(Input Opens)

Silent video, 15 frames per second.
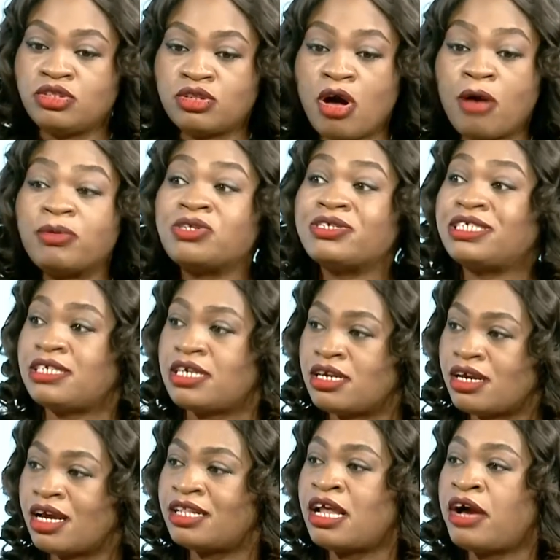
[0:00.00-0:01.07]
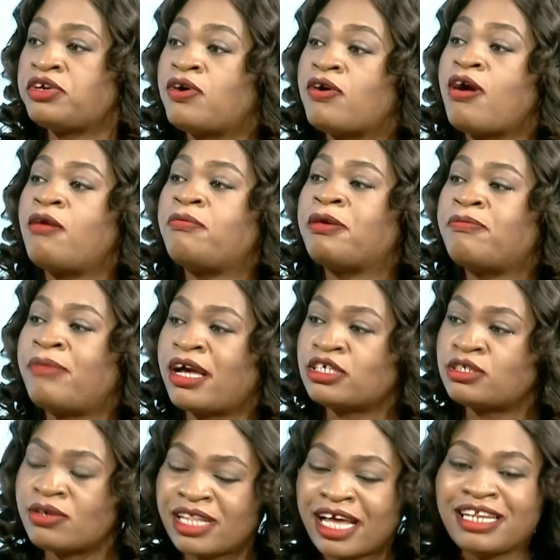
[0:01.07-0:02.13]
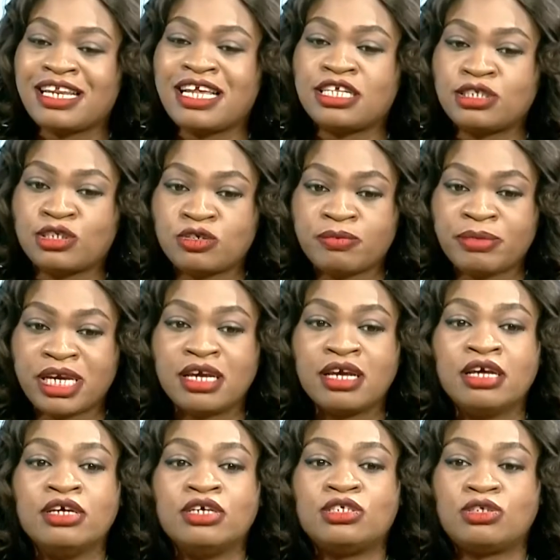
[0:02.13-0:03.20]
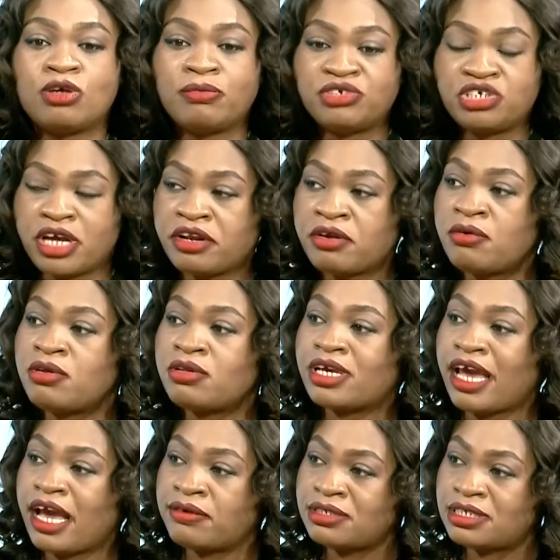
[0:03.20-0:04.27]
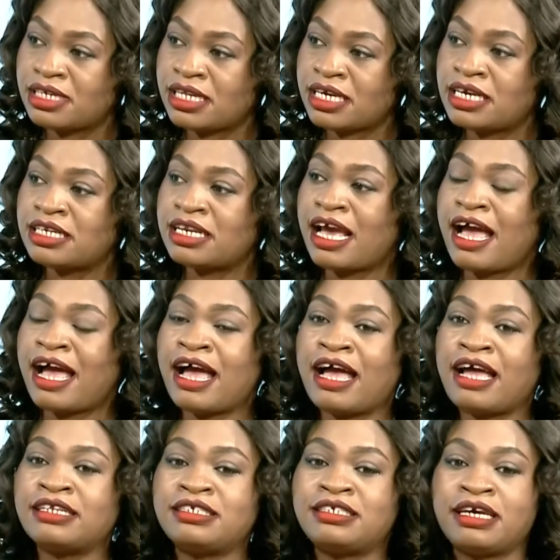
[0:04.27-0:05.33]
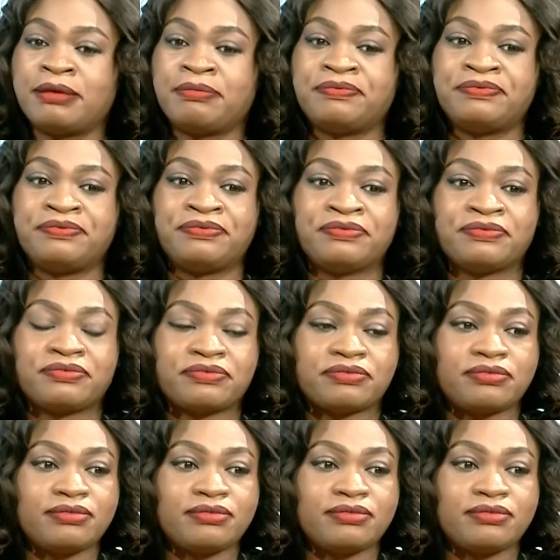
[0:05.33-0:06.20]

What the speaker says: normalcy and now you're coming back. So there needs to be some general counseling and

(Input Closes)

**What is needed**. Using the data above, print every line exactly, omitting pictures.

**Output of the task**.
Silent video, 15 frames per second.
[0:00.00-0:01.07]
[0:01.07-0:02.13]
[0:02.13-0:03.20]
[0:03.20-0:04.27]
[0:04.27-0:05.33]
[0:05.33-0:06.20]

What the speaker says: normalcy and now you're coming back. So there needs to be some general counseling and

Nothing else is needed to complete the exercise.